Who Created Laurel-Langley Agreement

The Laurel-Langley Agreement: Who Created It and Why It Matters

The Laurel-Langley Agreement is a significant part of Canadian history, and it’s had lasting implications for the country’s economy and trade relations. But who exactly was responsible for creating this important agreement, and why was it necessary in the first place?

To understand the Laurel-Langley Agreement, we have to go back to the early 20th century. At this time, Canada was still considered a colony of the British Empire, and its economy was heavily reliant on exports of raw materials such as lumber, wheat, and minerals. The United States, which was experiencing rapid industrial growth, was eager to secure a steady supply of these resources.

As a result, the US had placed high tariffs on Canadian goods, making them much more expensive for American buyers. This had a significant impact on the Canadian economy, which struggled to compete with other countries that had more favourable trade agreements with the US.

In response to this situation, Canadian Prime Minister William Lyon Mackenzie King appointed a special envoy, Vincent Massey, to negotiate a new trade agreement with the US. Massey’s team included John W. Dafoe, a prominent journalist and editor who had previously served as editor of the Manitoba Free Press.

Dafoe played a key role in the negotiations that led to the Laurel-Langley Agreement. The agreement, which was signed on April 15, 1940, lowered tariffs on Canadian goods sold in the US, making them more affordable for American consumers. In exchange, Canada agreed to purchase more US goods, which helped bolster the American economy during the early years of World War II.

The Laurel-Langley Agreement was an important milestone in Canadian-American relations. It helped solidify Canada as a key trading partner for the US, and it paved the way for future trade agreements between the two countries. In fact, the agreement remained in effect until 1965, when it was replaced by the Canada-United States Automotive Products Agreement.

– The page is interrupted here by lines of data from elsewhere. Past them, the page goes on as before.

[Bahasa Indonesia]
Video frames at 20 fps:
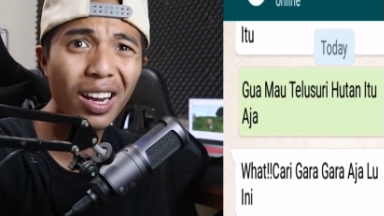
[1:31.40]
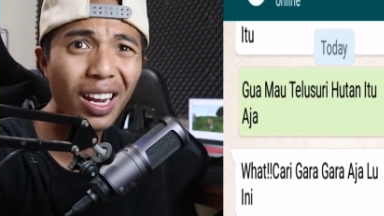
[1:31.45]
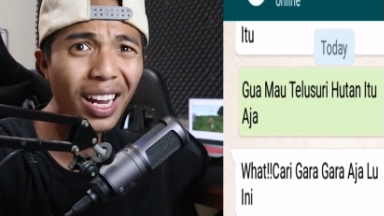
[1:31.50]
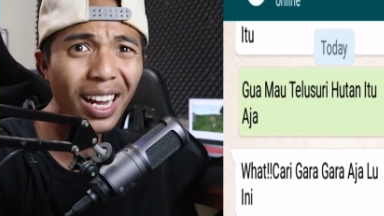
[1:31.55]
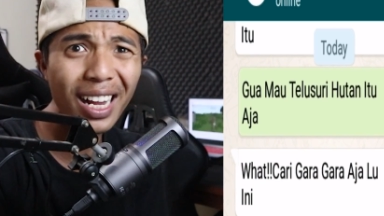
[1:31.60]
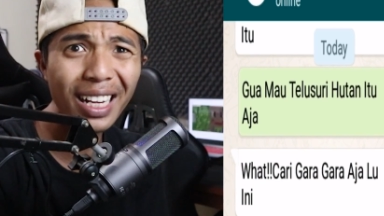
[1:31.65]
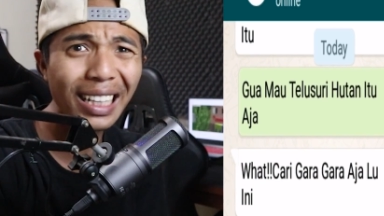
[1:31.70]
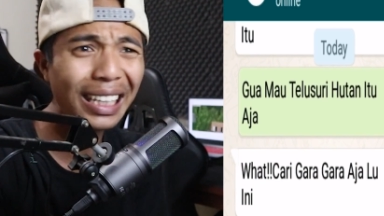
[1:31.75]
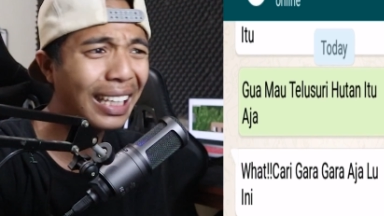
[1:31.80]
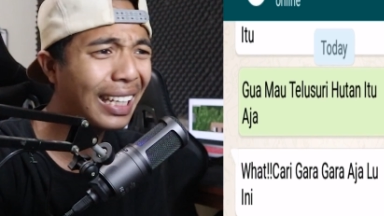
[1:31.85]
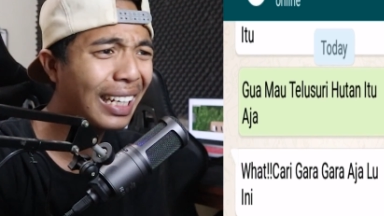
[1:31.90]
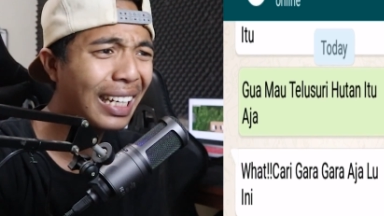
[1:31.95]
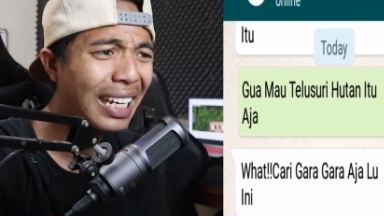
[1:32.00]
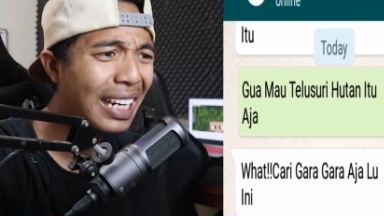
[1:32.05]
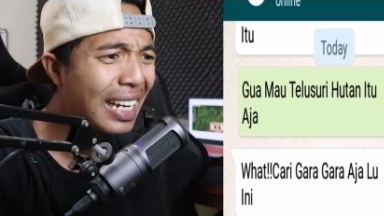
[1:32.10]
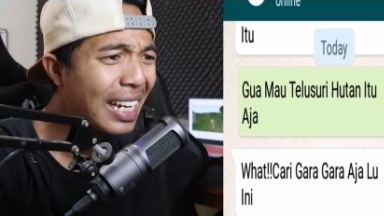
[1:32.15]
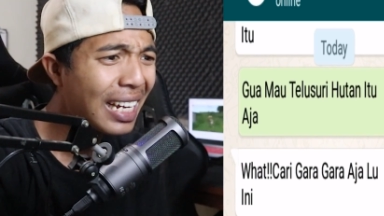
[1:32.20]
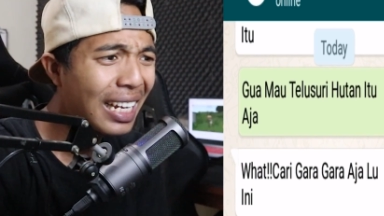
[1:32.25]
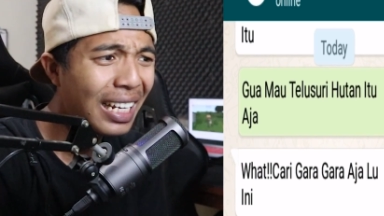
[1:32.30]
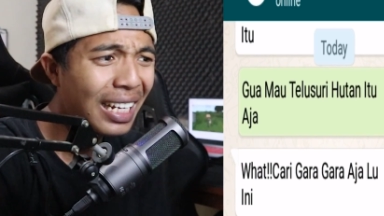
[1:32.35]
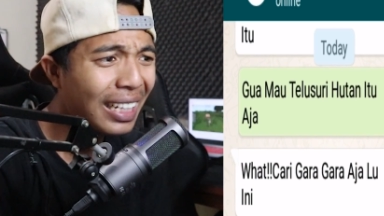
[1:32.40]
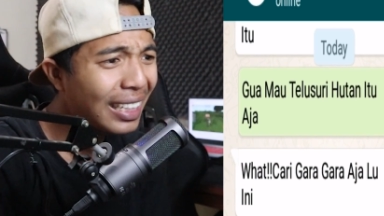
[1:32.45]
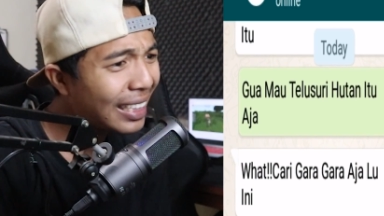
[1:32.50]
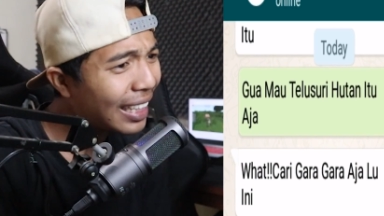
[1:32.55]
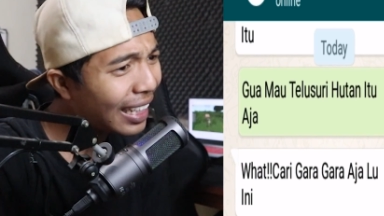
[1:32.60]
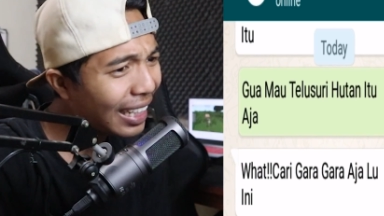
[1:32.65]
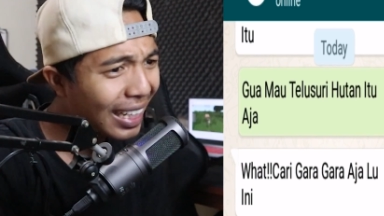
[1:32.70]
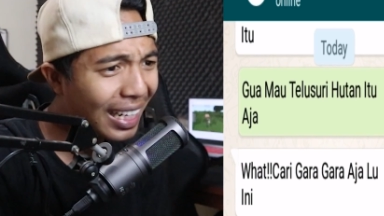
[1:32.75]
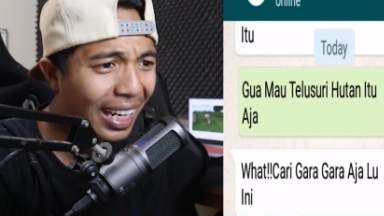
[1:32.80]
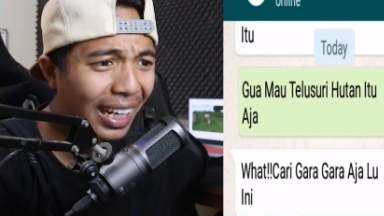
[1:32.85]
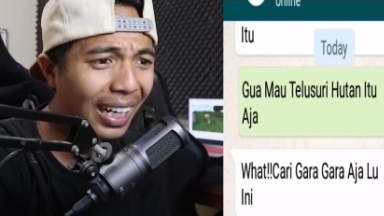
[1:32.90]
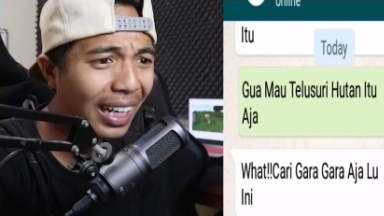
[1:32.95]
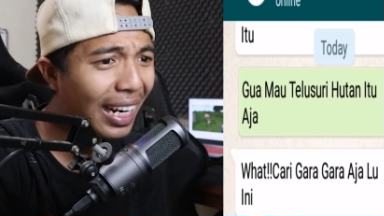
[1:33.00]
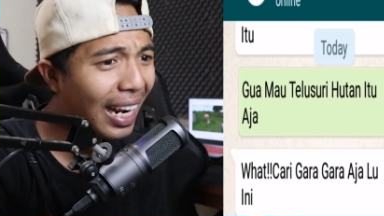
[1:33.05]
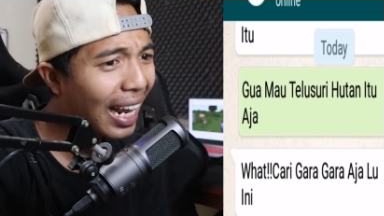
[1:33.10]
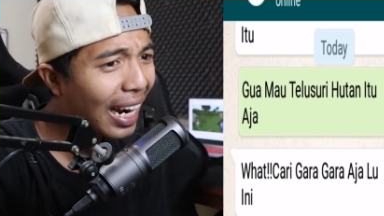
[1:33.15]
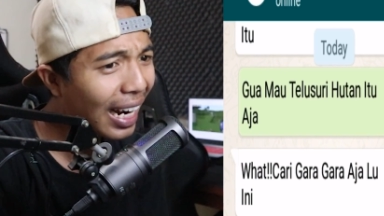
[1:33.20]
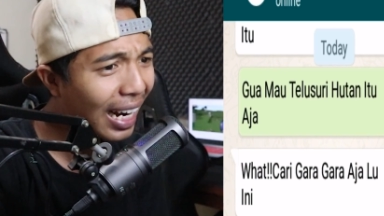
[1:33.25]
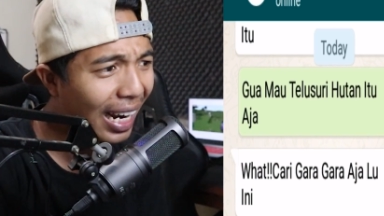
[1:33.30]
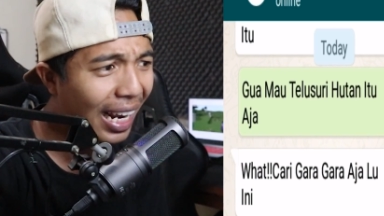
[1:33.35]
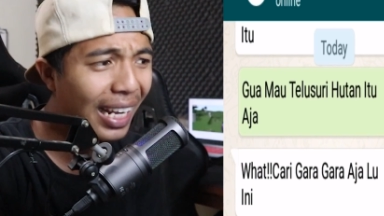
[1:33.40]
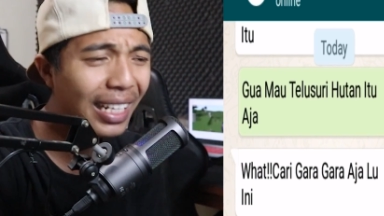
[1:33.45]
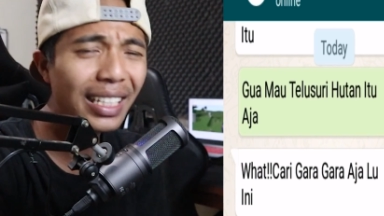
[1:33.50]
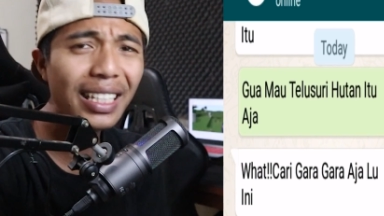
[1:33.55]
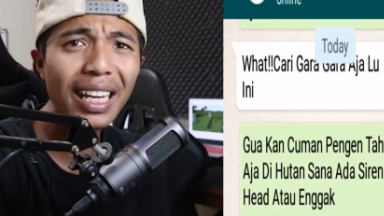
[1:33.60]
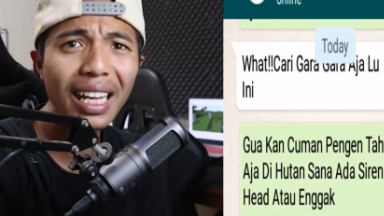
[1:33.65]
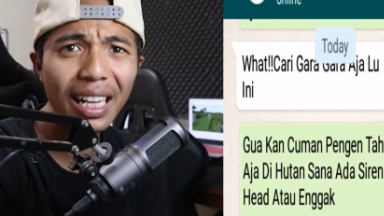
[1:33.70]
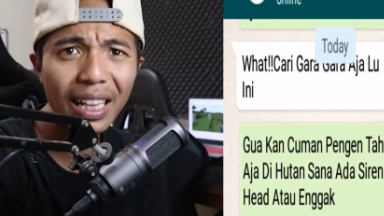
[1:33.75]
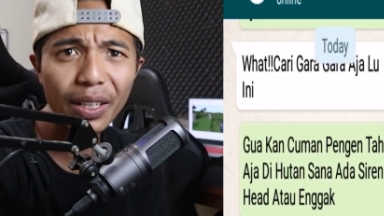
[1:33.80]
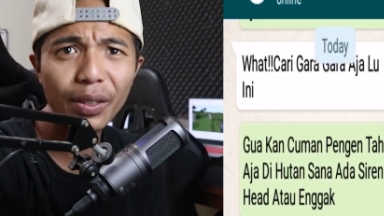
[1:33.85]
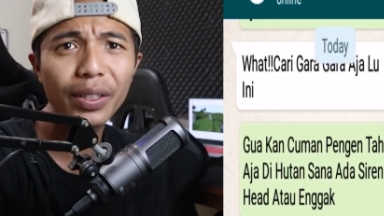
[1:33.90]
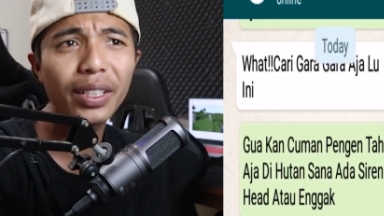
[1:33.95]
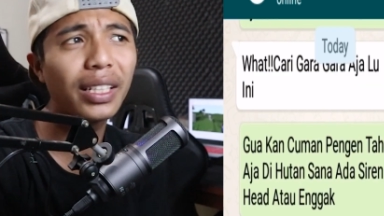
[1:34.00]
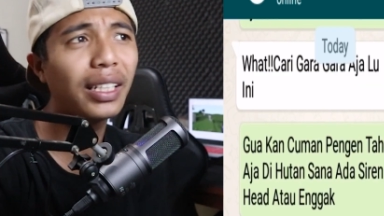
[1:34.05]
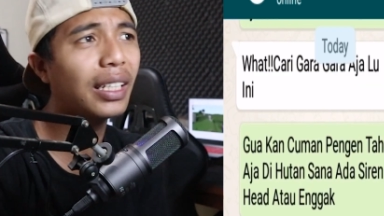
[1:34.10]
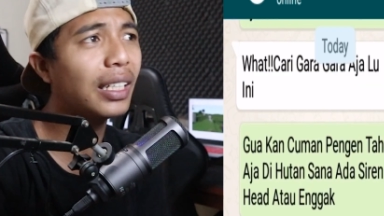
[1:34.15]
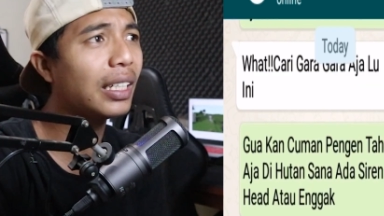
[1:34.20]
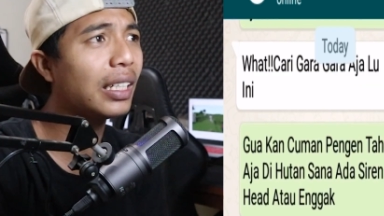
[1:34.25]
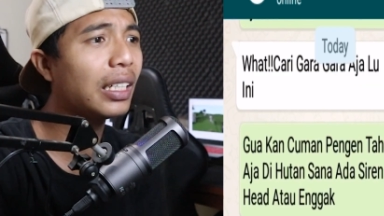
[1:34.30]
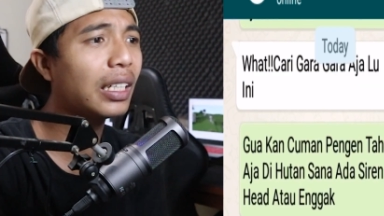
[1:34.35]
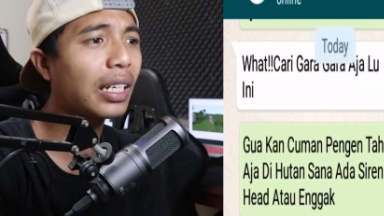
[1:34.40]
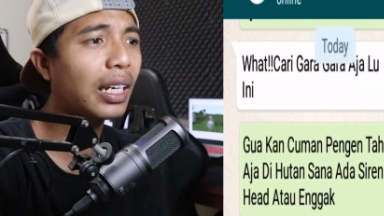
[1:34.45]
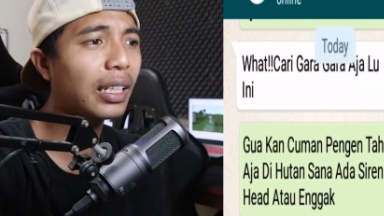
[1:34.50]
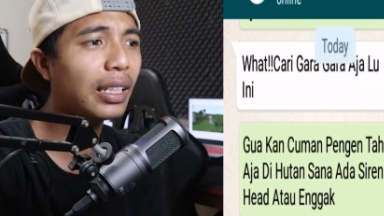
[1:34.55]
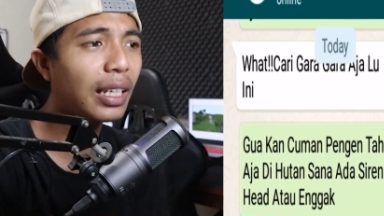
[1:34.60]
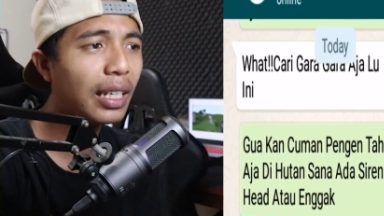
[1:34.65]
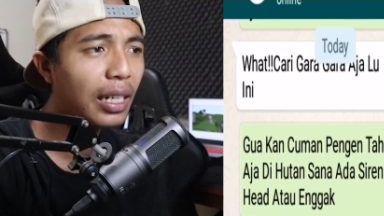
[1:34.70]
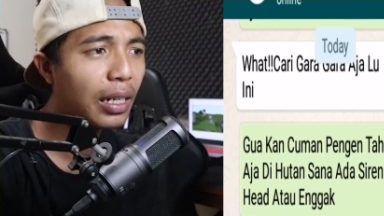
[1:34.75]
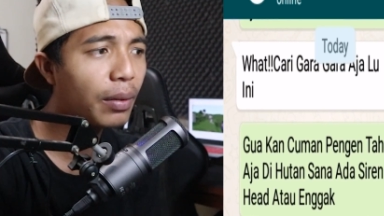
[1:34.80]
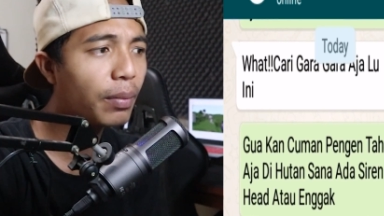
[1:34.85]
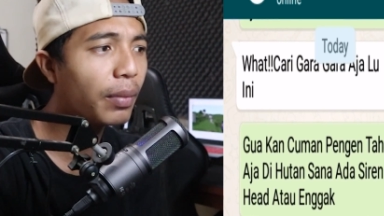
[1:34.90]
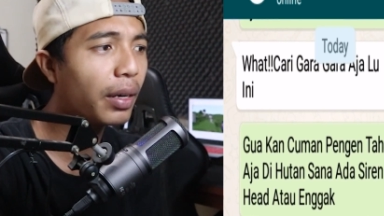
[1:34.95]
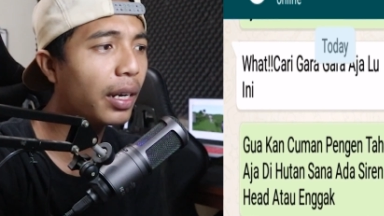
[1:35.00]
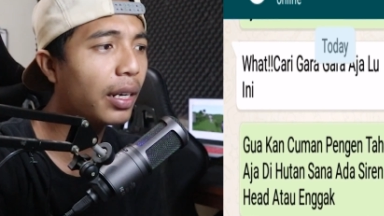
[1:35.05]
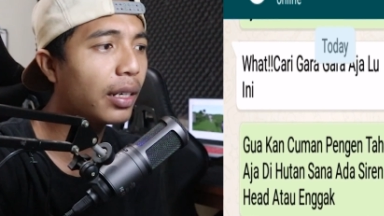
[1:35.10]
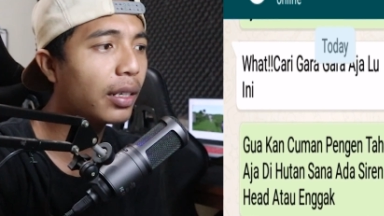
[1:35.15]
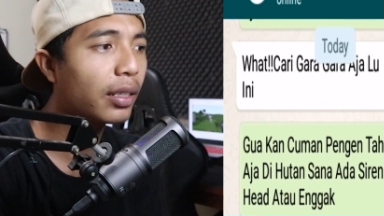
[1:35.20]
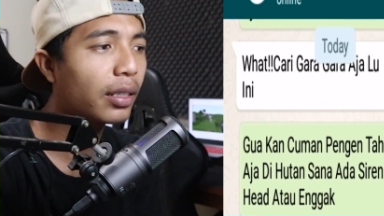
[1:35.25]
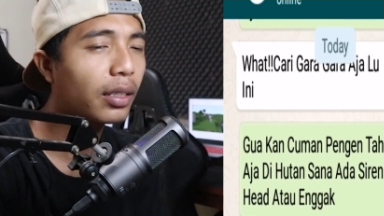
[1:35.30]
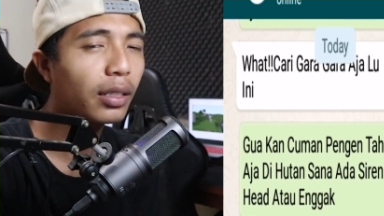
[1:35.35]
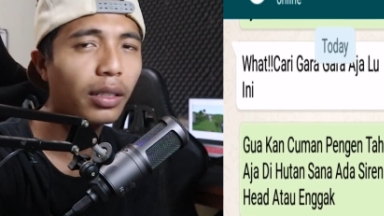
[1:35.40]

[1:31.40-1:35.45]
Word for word: What? Cari gara-gara aja lu ini, kata Hilman.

Today, the legacy of the Laurel-Langley Agreement can still be felt in the close economic ties between Canada and the US. The two countries remain each other’s largest trading partners, with billions of dollars’ worth of goods and services crossing the border each year.

In conclusion, John W. Dafoe played an instrumental role in negotiating the Laurel-Langley Agreement, which helped open up new trade opportunities for Canada and the US. This agreement remains an important part of our shared history, and it serves as a reminder of the importance of international cooperation and collaboration in promoting economic growth and prosperity.